平成17年度
地域におけるインターネット・パソコンを利用した
障害者情報支援に関する調査研究事業報告書
未来の障害者ICT支援
三崎 吉剛
都立中央ろう学校主幹
1.見えない人が聞こえない人の支援をする
先日、「三田パソコン要約筆記勉強会」の集まりに呼ばれました。宮下あけみ氏http://www2u.biglobe.ne.jp/~momo1/sub1/akemizo2.htmによって、全盲で音声を利用してパソコンの画面を読みとっている方が、どのような条件があれば聴覚障害者のためのパソコン要約筆記が可能であるか検討が行われていました。私は、4月まで13年間、都立八王子盲学校で勤務をし、いま都立中央ろう学校にいるということで、視覚障害と聴覚障害の両方の教育に関係しているということで声をかけていただいたのです。
会場には、全盲や弱視の方が数名いらしていました。また聴覚障害者や要約筆記ボランティアの方もいらしていました。4人ひと組のLANで連携して入力している要約筆記の方たちが会場の情報保障をしていました。その反対側に全盲の方がいてやはり要約筆記をしています。
全盲の方が、話している声を聞き取りすばやく入力して表示しているのをみて、聴覚障害の方はずいぶん驚いていらっしゃいました。会場でのディスカッションを聞いていると、要約筆記ソフトであるIPtalk http://iptalk.hp.infoseek.co.jp/は、視覚障害者の方の利用も考えてスクリーンリーダーにのるように作られているそうです。また、ショートカットキーで操作出来るように作られているそうです。作者の方が初めから、ユニバーサルデザインをしていたのです。これには、驚きました。
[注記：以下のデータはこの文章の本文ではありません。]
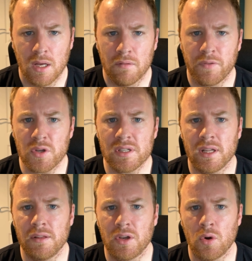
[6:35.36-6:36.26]
Firstly,
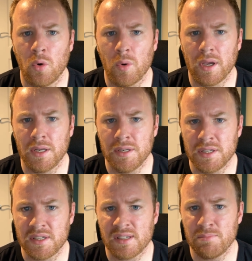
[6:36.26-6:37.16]
the court can
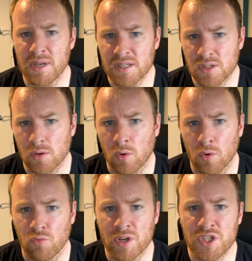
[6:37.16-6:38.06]
dismiss or
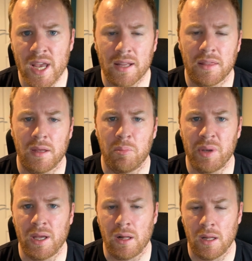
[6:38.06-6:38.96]
reject the
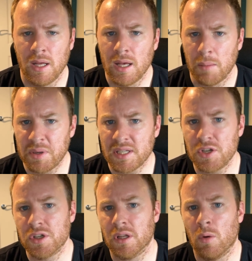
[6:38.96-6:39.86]
appeal and
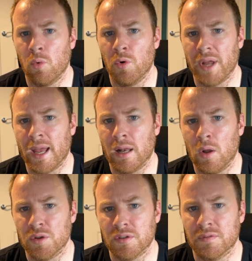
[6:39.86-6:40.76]
potentially award a
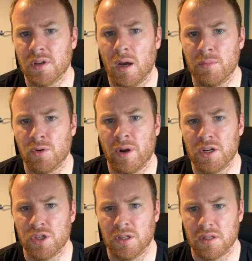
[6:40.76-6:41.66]
loss of time
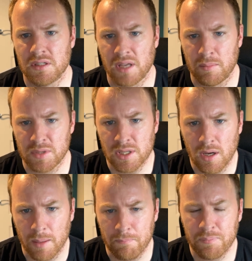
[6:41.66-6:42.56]
direction at the same
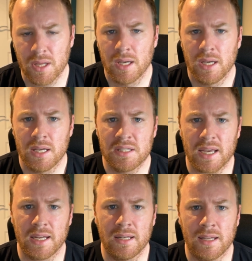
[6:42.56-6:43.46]
time.
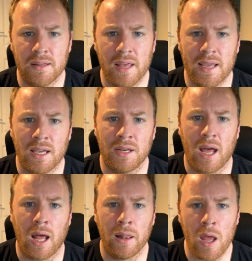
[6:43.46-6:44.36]
Secondly, they can
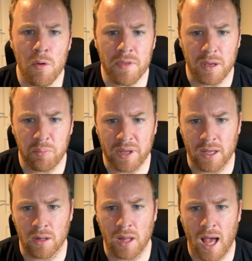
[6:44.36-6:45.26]
allow the
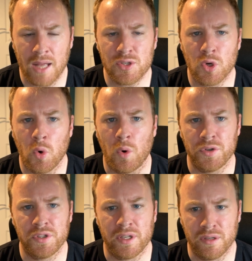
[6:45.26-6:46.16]
appeal and
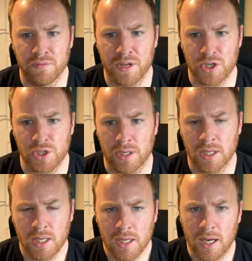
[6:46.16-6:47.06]
quash the conviction,
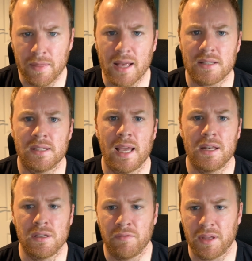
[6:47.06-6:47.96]
and that's the
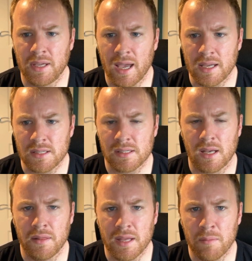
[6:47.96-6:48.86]
end of the case,
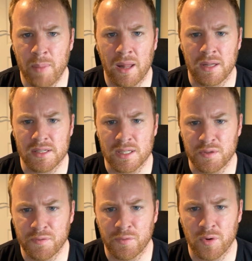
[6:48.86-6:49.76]
and the appellant is
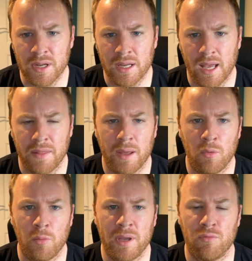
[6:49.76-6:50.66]
free and they
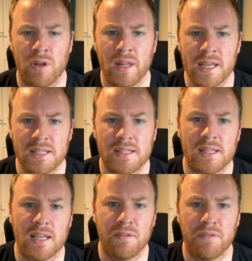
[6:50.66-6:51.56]
will be released
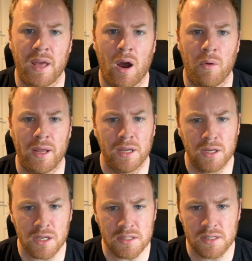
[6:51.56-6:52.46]
if they are in
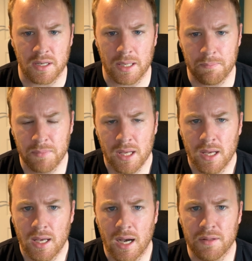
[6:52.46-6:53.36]
custody.
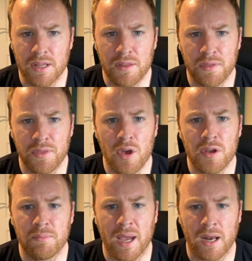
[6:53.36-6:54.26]
And the third
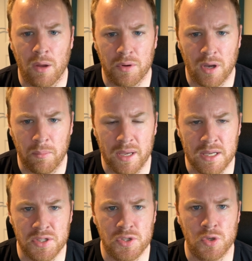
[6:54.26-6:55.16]
main outcome
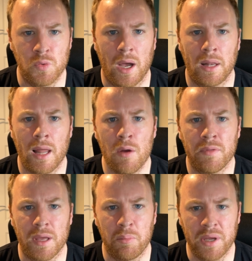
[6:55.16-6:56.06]
is to allow
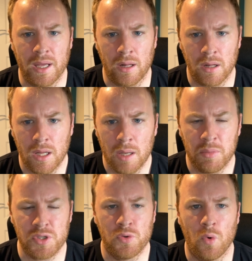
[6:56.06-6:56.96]
the appeal
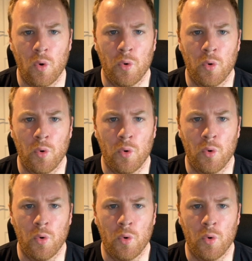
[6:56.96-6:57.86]
but to order a
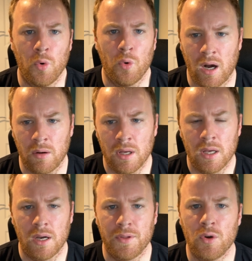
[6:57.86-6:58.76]
retrial,
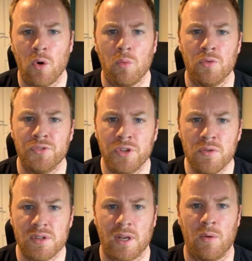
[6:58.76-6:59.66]
and the court will do
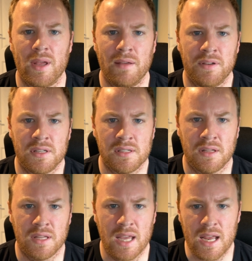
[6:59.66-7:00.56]
so if it is in
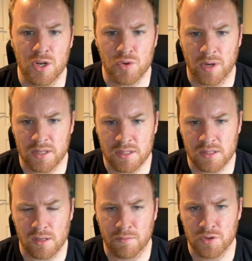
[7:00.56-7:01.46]
the interests
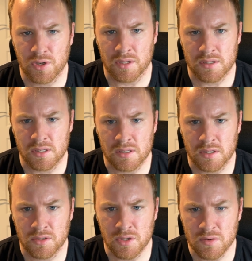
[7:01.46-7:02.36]
of justice to
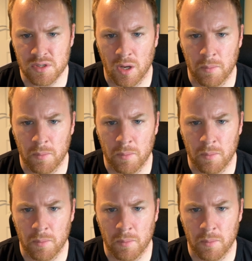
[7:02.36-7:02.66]
do so.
さらに、私が驚いたのは、会場の全盲の方が、職場にいる聴覚障害者のための情報保障でパソコン要約筆記をしているということを話していたことです。
2.車いすの人が見えない人の支援をする
東京の全盲の長谷川貞夫氏が、Videoカメラのついた携帯電話を使って視覚障害者のための支援を試みています。「テレサポート」http://www5d.biglobe.ne.jp/~sptnet/というものです。
そのテレサポートを通して視覚障害者を支援する方の中には重度の肢体不自由者も含まれています。視覚障害者が携帯電話で送るリアルタイムの動画画像を車いすの方が読みとり(例えば自動販売機の動画画像を見て)「2段目の右から2つ目が日本茶です。」というように、音声で説明するということをします。これであれば、家から出るのがなかなか大変な肢体不自由の方も視覚障害者の情報支援が可能になるのです。
3.未来の障害者ICT支援
これらの二つの事例をみると、いままで「支援される側」であった人がICTを使って、支援者になる可能性があることがわかります。
例えば、ろう学校に全盲の方がいらしてパソコン要約筆記のデモをしたら、そこの生徒たちはどんなことを感じるでしょうか。逆に、盲学校の生徒たちが、ビデオカメラつきの携帯電話で遠隔地の肢体不自由者から情報支援をうけることができることを体験したらどんなことを感じるでしょうか。生徒たちが話すこと言葉から、私たち大人はどのような支援の可能性を見いだしていくでしょうか。
このようなことから未来のICT支援が作られていくかも知れません。